I have a touchpad and I'd never pay more than $150 for it. When Verizon had ipad 1's on sale for $300 I jumped on that deal and feel its a bigger steal for a FAR BETTER product.
That's based on what you want it for. If you want it for mostly games and you have an iPhone or a Mac, I agree. If the product is stand alone and will be mostly a browser or music player, then Touchpad is superior.
I got a touchpad through the onsale lottery and after playing with it for a couple weeks and installing preware it still feels so inferior to the ipad. I'm not an Ipad owner but I have been in the past and it was much much smoother. I can only imagine how much better an Ipad2 may be. Flash gives the HP browser the edge, though I'll say it feels slower than the Ipad.(I haven't overclocked mine however.) The Ipad app support is through the roof and really adds the necessary touches to make something like this more appealing. But for $99 and a little coffee table browser the HP is a steal. I think that's probably about all it's worth anyways. I'd trade mine for an Ipad any time without blinking.
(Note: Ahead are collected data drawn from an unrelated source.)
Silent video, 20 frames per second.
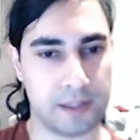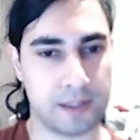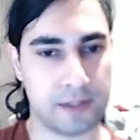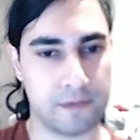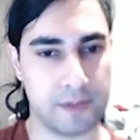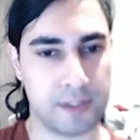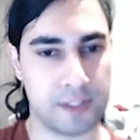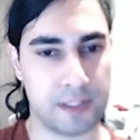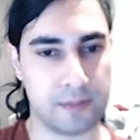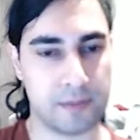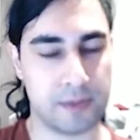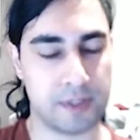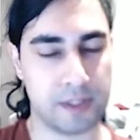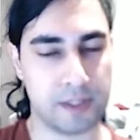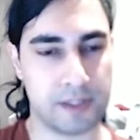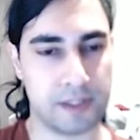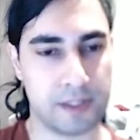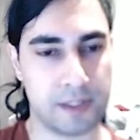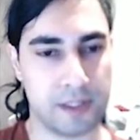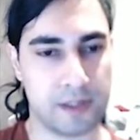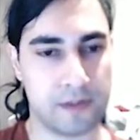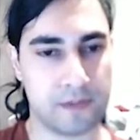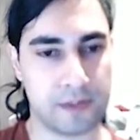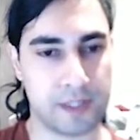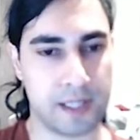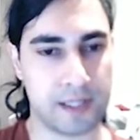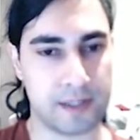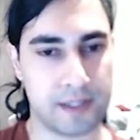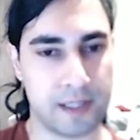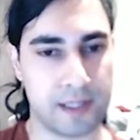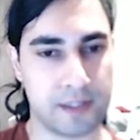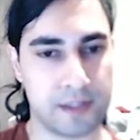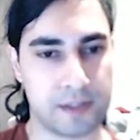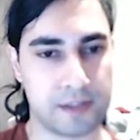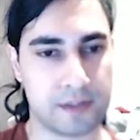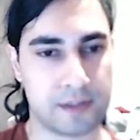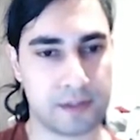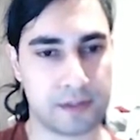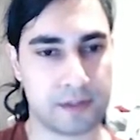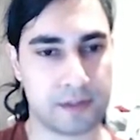the visibility of that
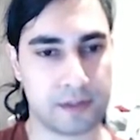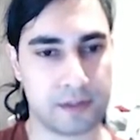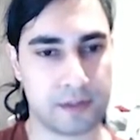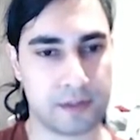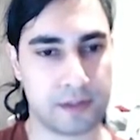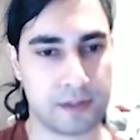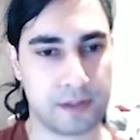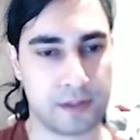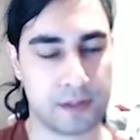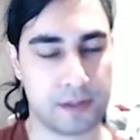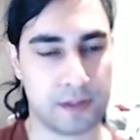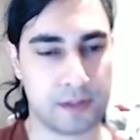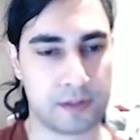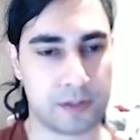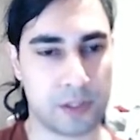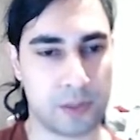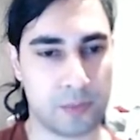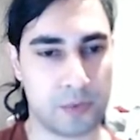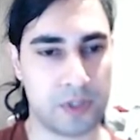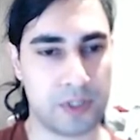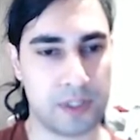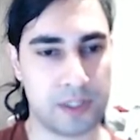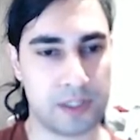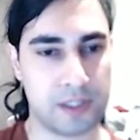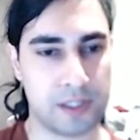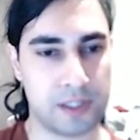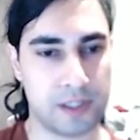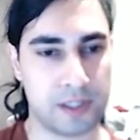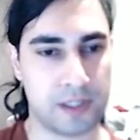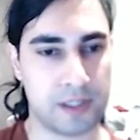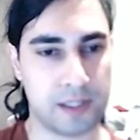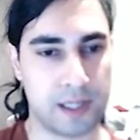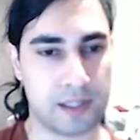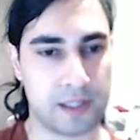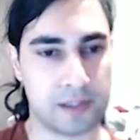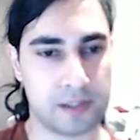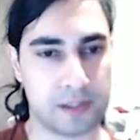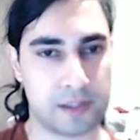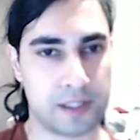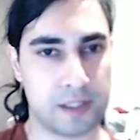text. So I'm going to click on
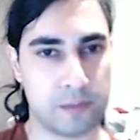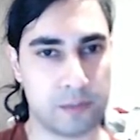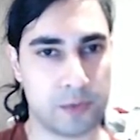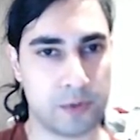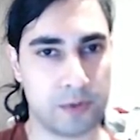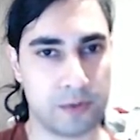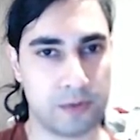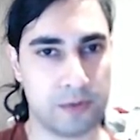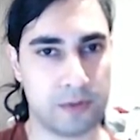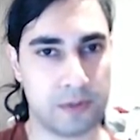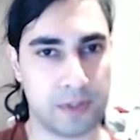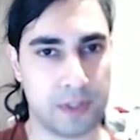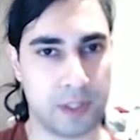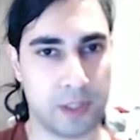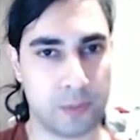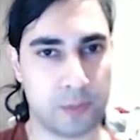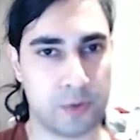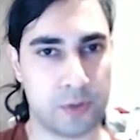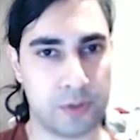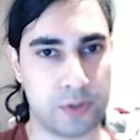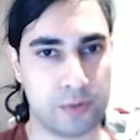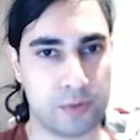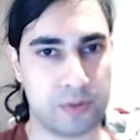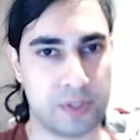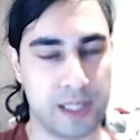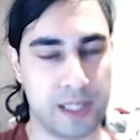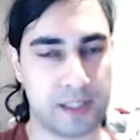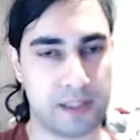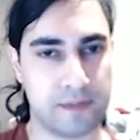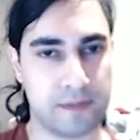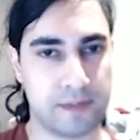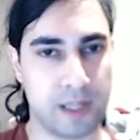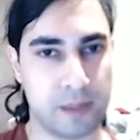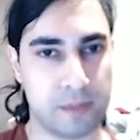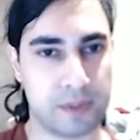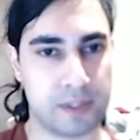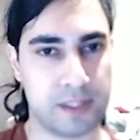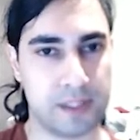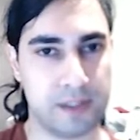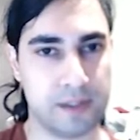that symbol and I'm going to the edit
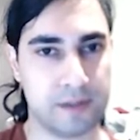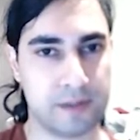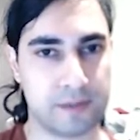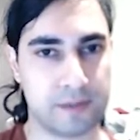family.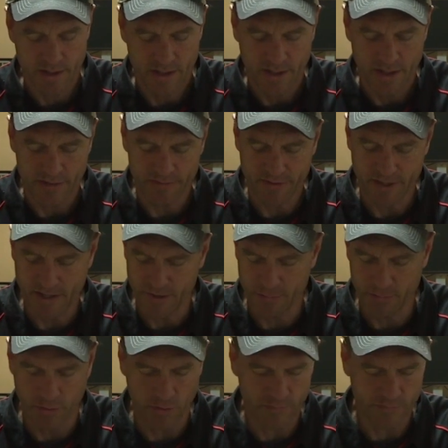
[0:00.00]

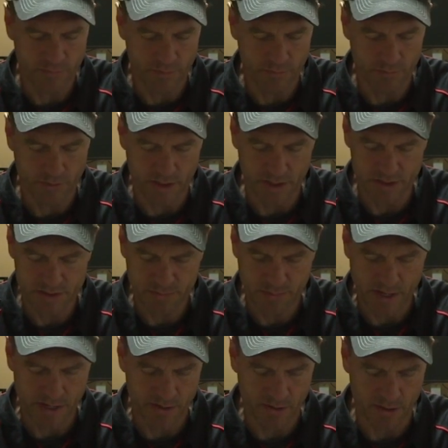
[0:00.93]
They're both from
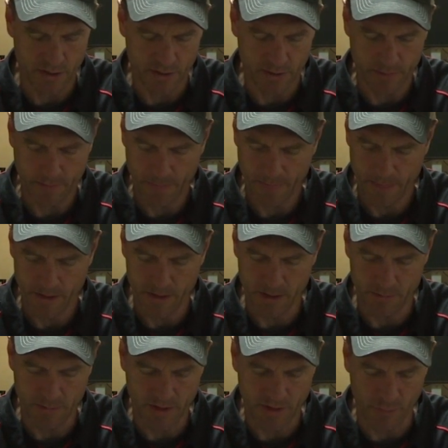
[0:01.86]
Spot Hog.
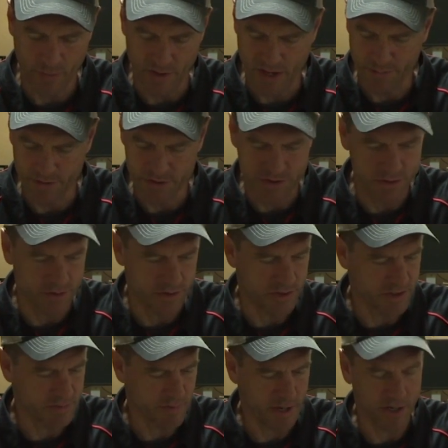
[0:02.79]
And by the way, I've been shooting
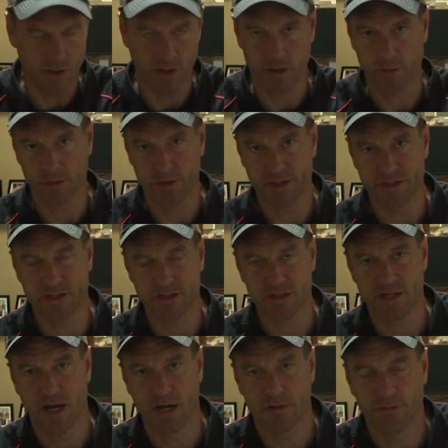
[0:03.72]
these Spot Hog
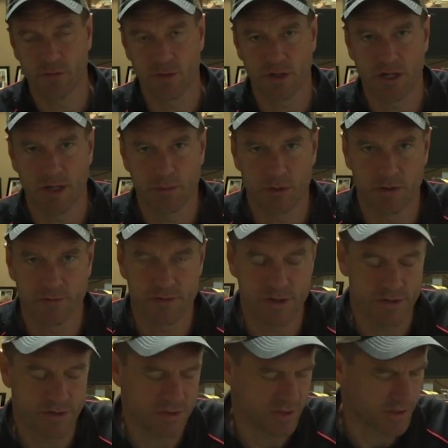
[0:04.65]
releases now for a couple of
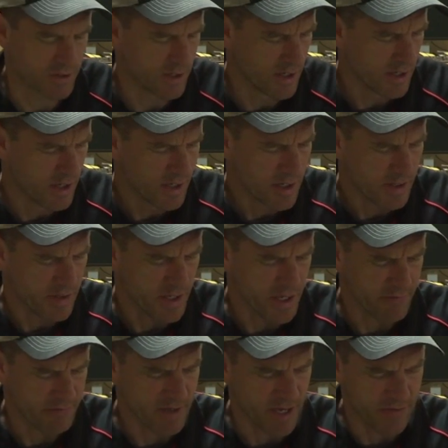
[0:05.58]
years, and
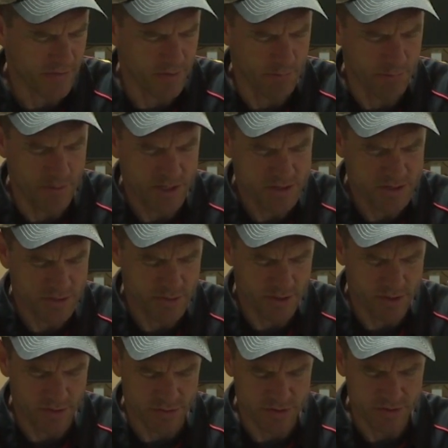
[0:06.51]
they have got the best
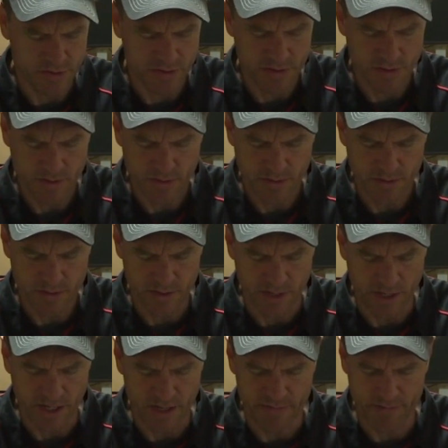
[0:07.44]
triggers
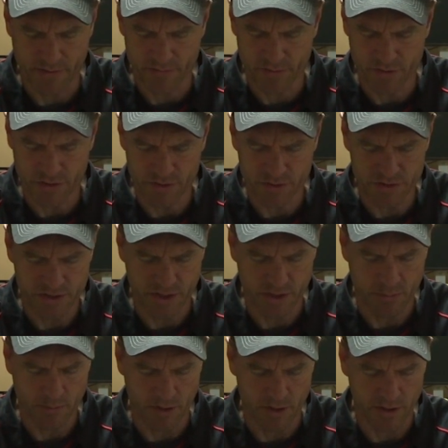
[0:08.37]
that I have ever used
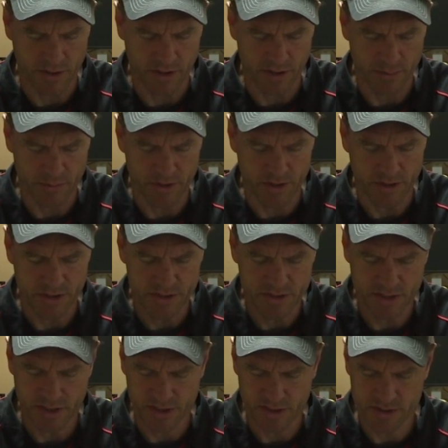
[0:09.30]
on the market. I mean,
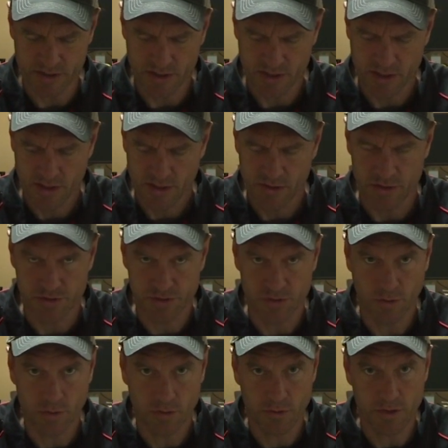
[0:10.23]
these things, there's
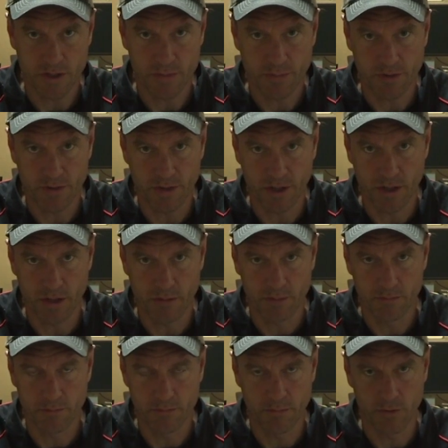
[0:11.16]
no creep, and
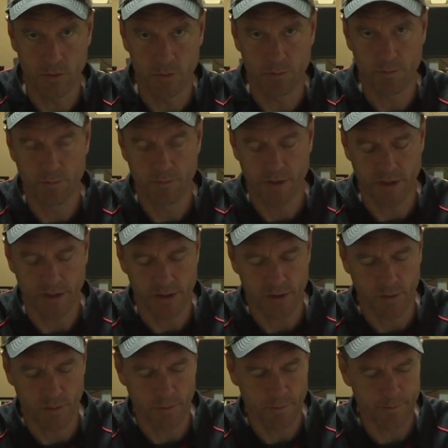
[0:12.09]
then boom, they
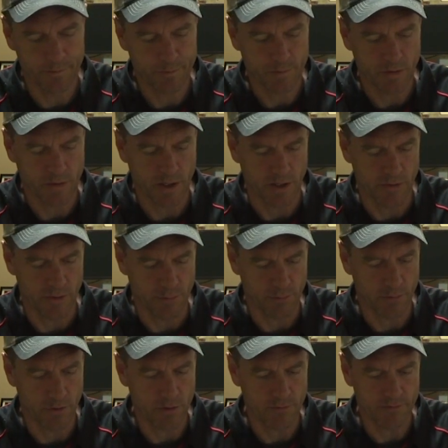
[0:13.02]
go. They're
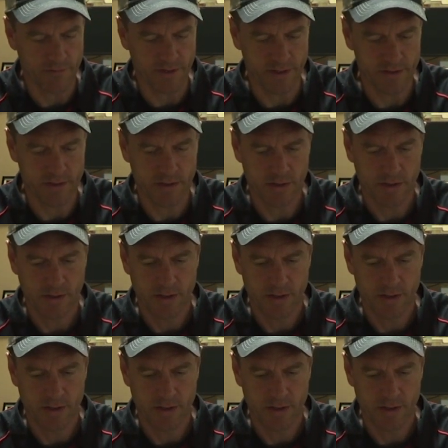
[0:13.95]
perfect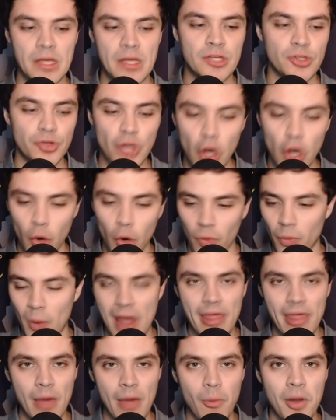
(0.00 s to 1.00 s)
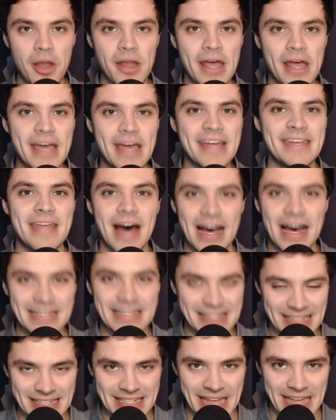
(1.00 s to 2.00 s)
So no, the way they won today, not
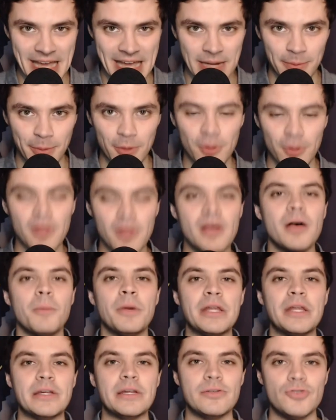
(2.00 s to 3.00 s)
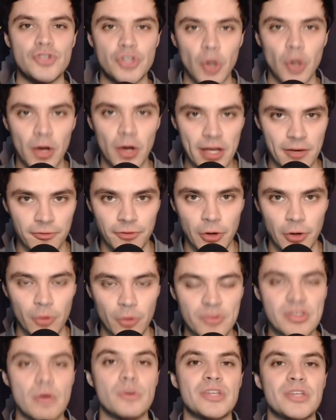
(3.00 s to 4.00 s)
sustainable, but enjoy it,
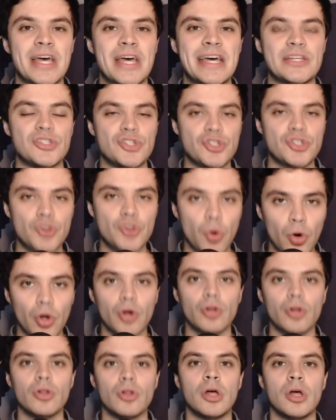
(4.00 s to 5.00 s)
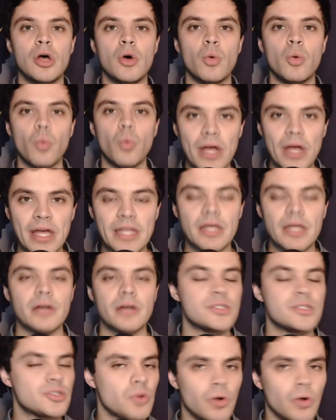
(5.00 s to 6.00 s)
folks. It was a historical win, a
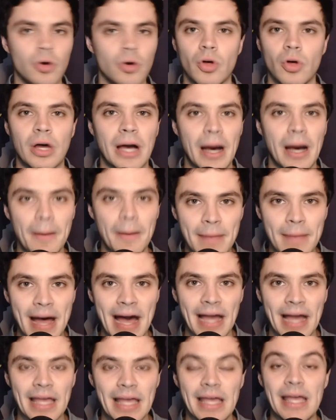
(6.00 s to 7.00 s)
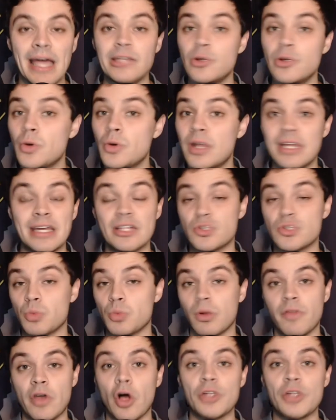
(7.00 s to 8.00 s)
historical comeback, and doing it against
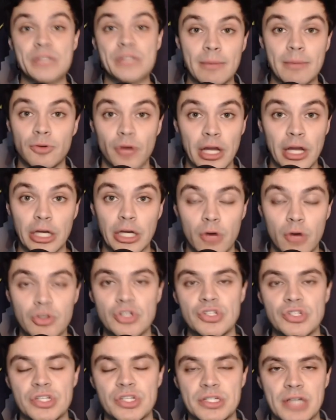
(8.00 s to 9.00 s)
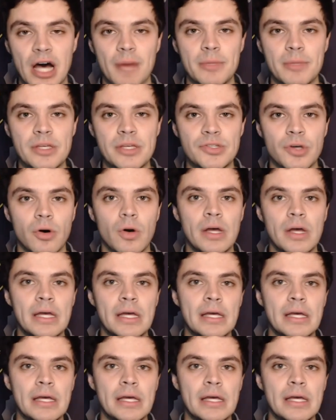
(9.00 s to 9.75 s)
one of the all-time great coaches in Tom Izzo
Anyone not satisfied with their touchpad and want to sell it to a needy college student? Let me know. :grin:
Both the browser and the music player setup on the Touchpad are horrible. Amazon's music streaming service is more useful on the TP. Both the ipad and the 'main' Android offerings are superior right now (imo Tab and Transformer). But still...100 bucks is 100 bucks.
Well that just different opinions. I still think it is a better browser setup on the TP. How is the music player horrible? What specifically irks you about it?
your first lesson in economics...understanding current supply and demand a 32gb touchpad is now selling for around $230 Got mine yesterday. Installed all the preware and overclocked it. I like it, but not nearly as much as my iPad 2. However, it was about $375 cheaper. It's worth the $150, but certainly not worth what they were originally asking for
The music player works decently enough I guess, just another software to deal with in HP Play. USB mode works better but you lose anything extra like album art. It's just pretty barebones (no store, no recommendations, no podcast availability) so that I dont' see where it's really superior to anything else. The browser though...I don't see how anyone could say it's better than what iOS or Android offer. I mean you have to fix it's speed and responsiveness with hacks, and then you have to fix it's horrible caching with hacks, before it's really even decent. Then you still have just a mind blowingly dumb lack of basic features like being able to organize your friggin' bookmarks. Flash is fine, I guess, but after using Hulu (which I also had to hack) and HBO Go it's just clumsy and and I'd far prefer the functionality of a dedicated app. And as much as I like WebOS' multitasking, using cards as browsing tabs is just needlessly pointless. Still, like I said though, it's well worth the 100 bucks. It's just not hard to see why the reviews were so critical and why this thing failed considering how HP shipped it.
I think 200-250 bucks is a great price point for a desktop capable browser, decent movie player (w/ 7 dollar app), with casual webmail and word editing. Some of the comments here are the usual jaded internet hindsight b****ing. Shoot, I bought a nook color for 250 and thought it was okay for what it was at the time, a hackable tablet that can use android. What, the TP will get Android sooner or later? And no crap I'd trade mine for an Ipad...except I didn't buy one because I'd have to trade 6 TPs for a freaking Ipad 2. If you were lucky to get a TP wayy below cost, love it for what it is. If you also have an Ipad2, congrats for being affluent, brainwashed, or financially irresponsible enough to buy one. If you're the latter and b****ing about how not as good the TP is, why not auction off your TP to pay your snowballing CC bills or buy more Apple wares to help out the Church of Steve Jobs.